• ACTIVITY:
Under no circumstances alter the records; copy each one exactly.

== Segment start ==

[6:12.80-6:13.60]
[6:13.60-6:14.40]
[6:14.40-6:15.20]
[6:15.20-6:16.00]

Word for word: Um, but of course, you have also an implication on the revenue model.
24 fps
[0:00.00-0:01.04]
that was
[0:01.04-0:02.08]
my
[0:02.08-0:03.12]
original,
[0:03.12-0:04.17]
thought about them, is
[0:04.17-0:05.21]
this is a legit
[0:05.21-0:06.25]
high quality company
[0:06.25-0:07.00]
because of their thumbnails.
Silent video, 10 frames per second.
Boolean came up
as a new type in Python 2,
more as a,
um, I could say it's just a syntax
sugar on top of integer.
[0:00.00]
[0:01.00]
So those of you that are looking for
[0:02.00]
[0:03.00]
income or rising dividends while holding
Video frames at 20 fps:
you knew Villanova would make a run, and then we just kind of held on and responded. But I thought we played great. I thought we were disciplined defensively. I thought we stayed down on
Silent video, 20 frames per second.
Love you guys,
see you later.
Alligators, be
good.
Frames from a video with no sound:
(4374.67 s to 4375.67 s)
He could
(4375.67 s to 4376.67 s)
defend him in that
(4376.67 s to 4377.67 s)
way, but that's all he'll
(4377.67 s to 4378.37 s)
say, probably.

== Segment end ==

• PROBLEM SOLUTION:
[6:12.80-6:13.60]
[6:13.60-6:14.40]
[6:14.40-6:15.20]
[6:15.20-6:16.00]

Word for word: Um, but of course, you have also an implication on the revenue model.
24 fps
[0:00.00-0:01.04]
that was
[0:01.04-0:02.08]
my
[0:02.08-0:03.12]
original,
[0:03.12-0:04.17]
thought about them, is
[0:04.17-0:05.21]
this is a legit
[0:05.21-0:06.25]
high quality company
[0:06.25-0:07.00]
because of their thumbnails.
Silent video, 10 frames per second.
Boolean came up
as a new type in Python 2,
more as a,
um, I could say it's just a syntax
sugar on top of integer.
[0:00.00]
[0:01.00]
So those of you that are looking for
[0:02.00]
[0:03.00]
income or rising dividends while holding
Video frames at 20 fps:
you knew Villanova would make a run, and then we just kind of held on and responded. But I thought we played great. I thought we were disciplined defensively. I thought we stayed down on
Silent video, 20 frames per second.
Love you guys,
see you later.
Alligators, be
good.
Frames from a video with no sound:
(4374.67 s to 4375.67 s)
He could
(4375.67 s to 4376.67 s)
defend him in that
(4376.67 s to 4377.67 s)
way, but that's all he'll
(4377.67 s to 4378.37 s)
say, probably.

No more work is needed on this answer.